§ DATA EXCERPTS
• • • •

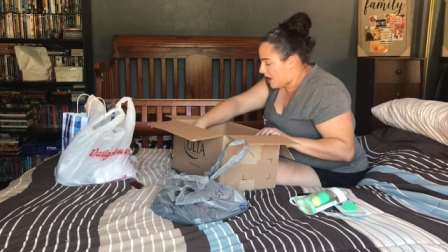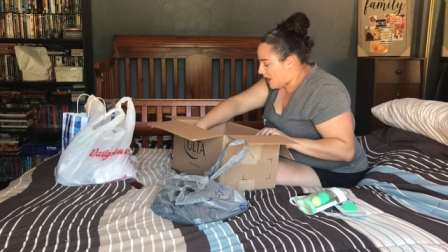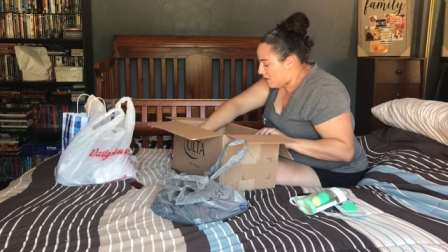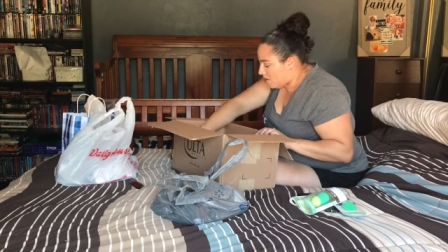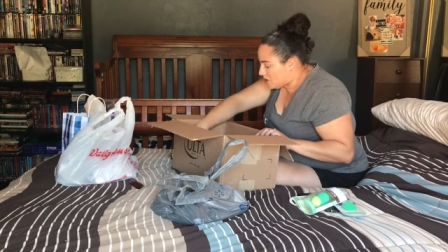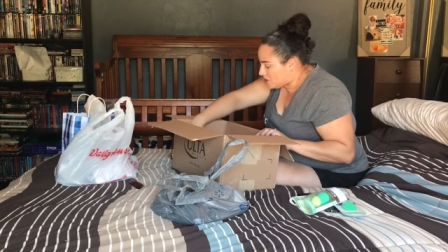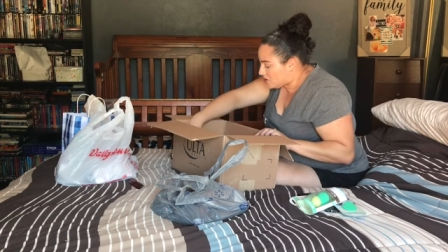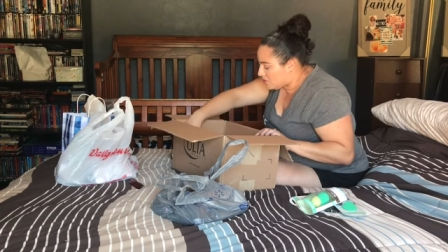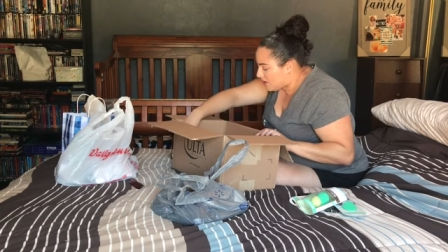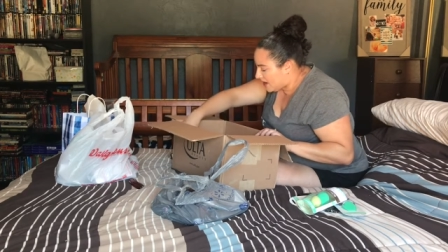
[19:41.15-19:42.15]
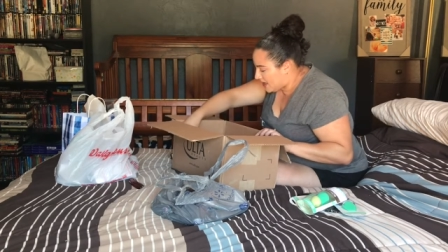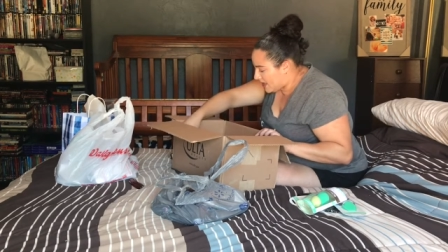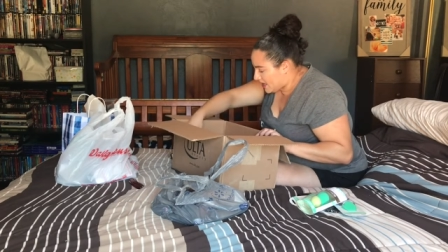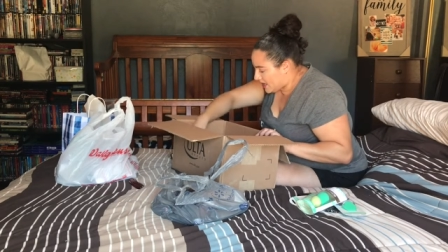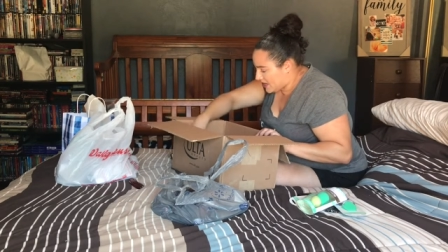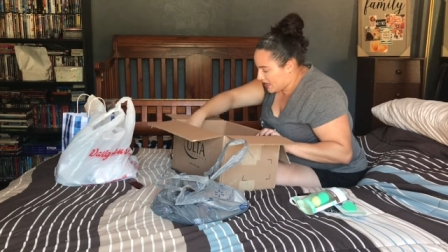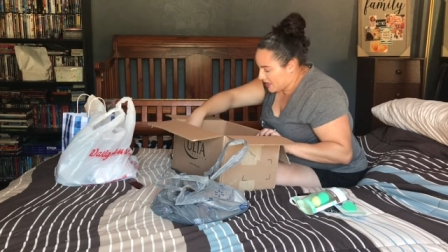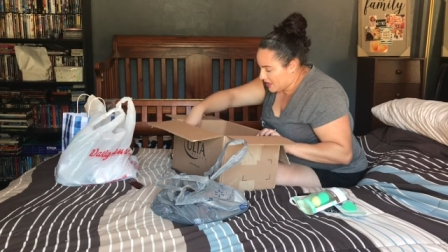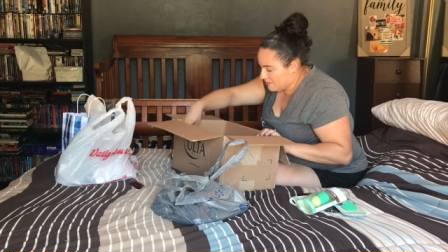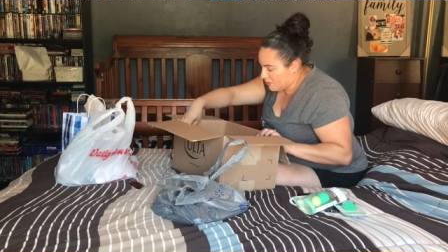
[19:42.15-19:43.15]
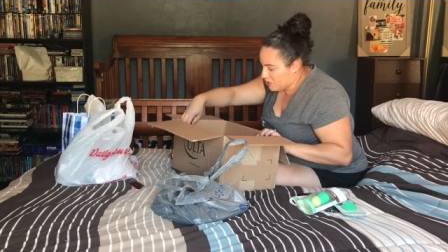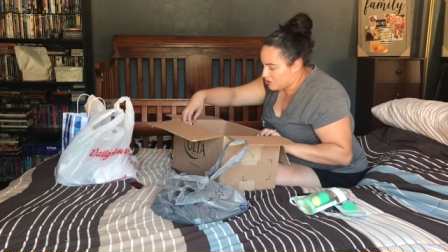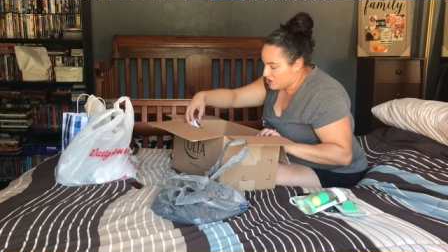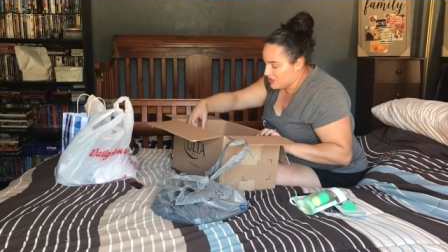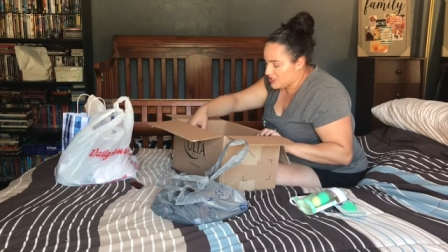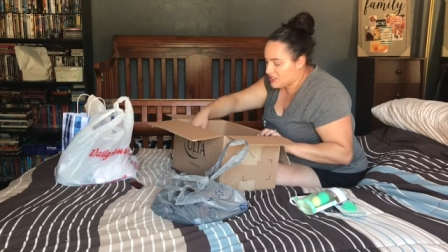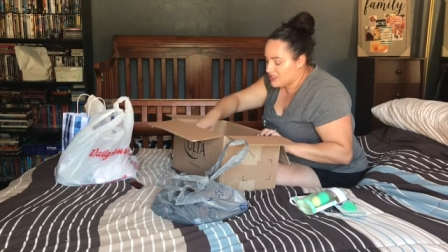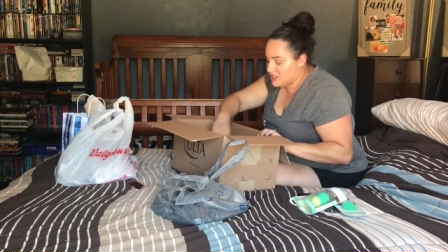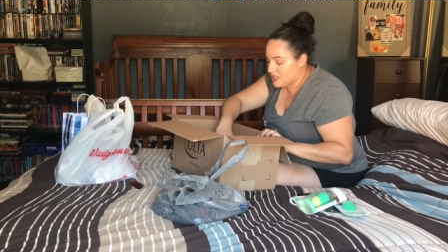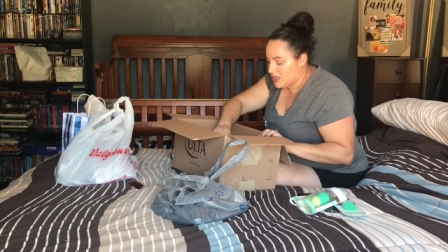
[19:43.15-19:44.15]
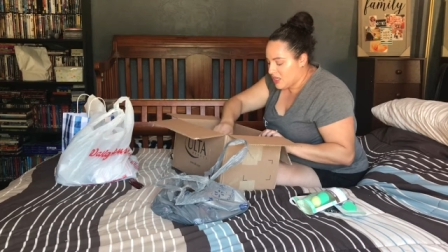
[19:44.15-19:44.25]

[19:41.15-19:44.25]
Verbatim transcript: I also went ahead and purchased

• • • •

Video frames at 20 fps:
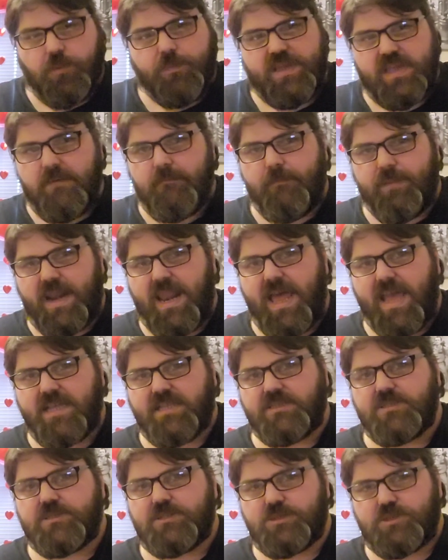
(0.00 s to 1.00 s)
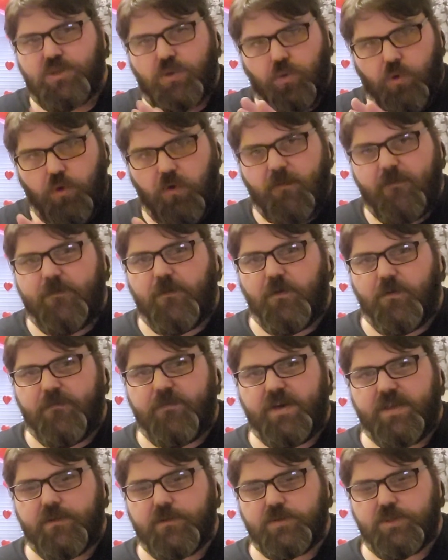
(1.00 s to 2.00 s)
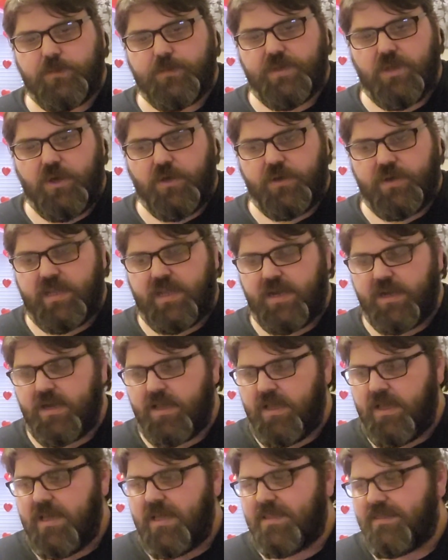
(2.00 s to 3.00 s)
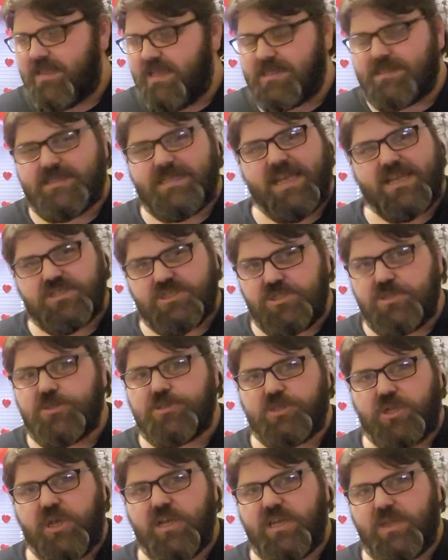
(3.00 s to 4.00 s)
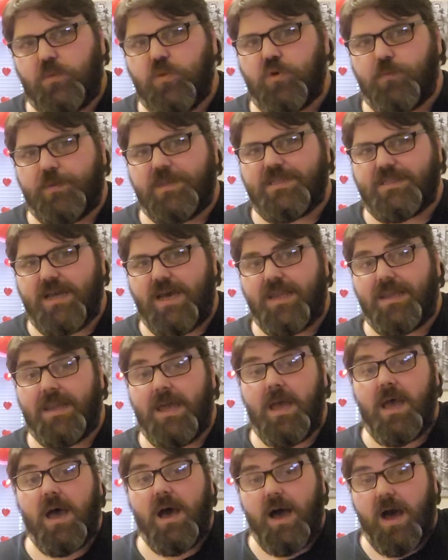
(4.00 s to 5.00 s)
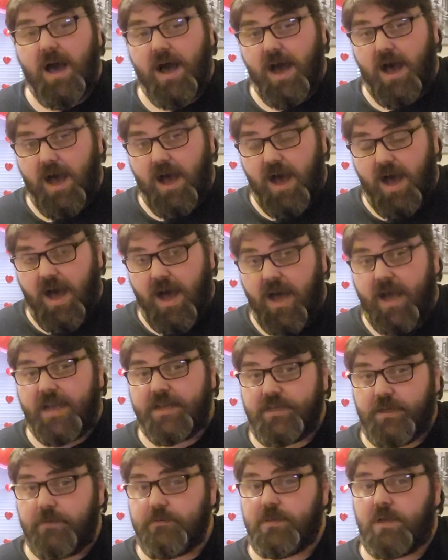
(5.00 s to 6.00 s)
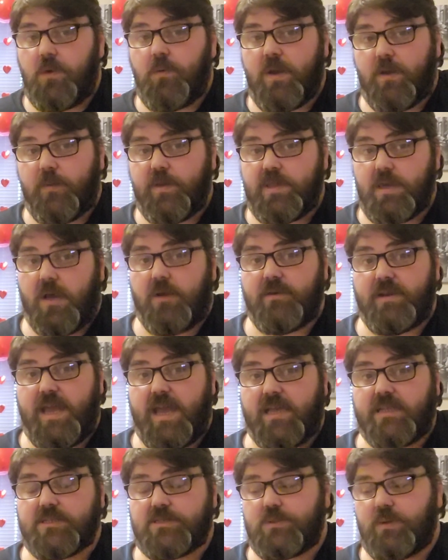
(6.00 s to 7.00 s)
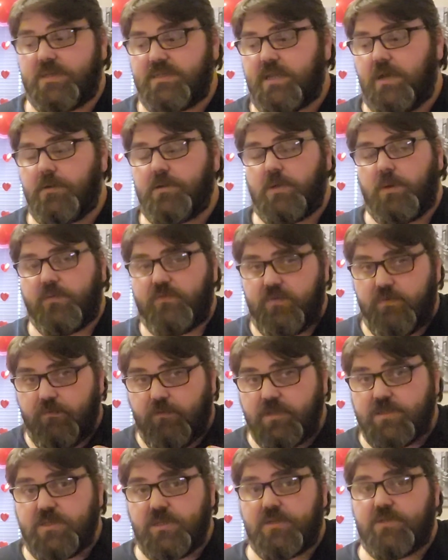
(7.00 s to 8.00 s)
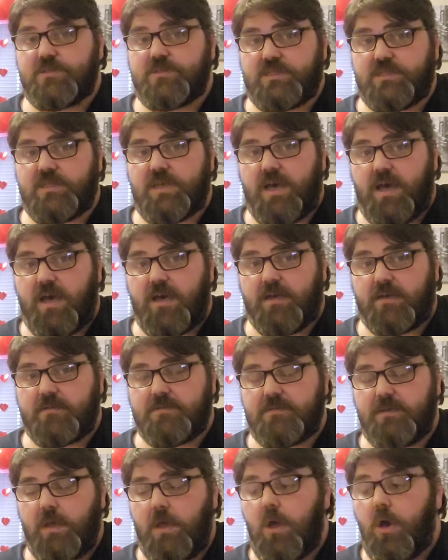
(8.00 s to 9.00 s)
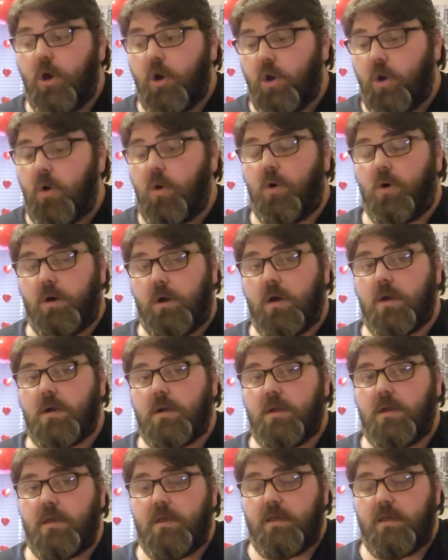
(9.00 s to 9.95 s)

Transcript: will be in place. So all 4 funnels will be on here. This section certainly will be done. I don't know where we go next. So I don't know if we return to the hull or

• • • •

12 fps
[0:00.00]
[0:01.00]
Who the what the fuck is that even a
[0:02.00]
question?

• • • •

When copying from the data above, begin at the line containing "Video frames at" and end at the line containing "Transcript: will be"; return those lines exactly and leave all pictures behind.

§ REPLY
Video frames at 20 fps:
(0.00 s to 1.00 s)
(1.00 s to 2.00 s)
(2.00 s to 3.00 s)
(3.00 s to 4.00 s)
(4.00 s to 5.00 s)
(5.00 s to 6.00 s)
(6.00 s to 7.00 s)
(7.00 s to 8.00 s)
(8.00 s to 9.00 s)
(9.00 s to 9.95 s)

Transcript: will be in place. So all 4 funnels will be on here. This section certainly will be done. I don't know where we go next. So I don't know if we return to the hull or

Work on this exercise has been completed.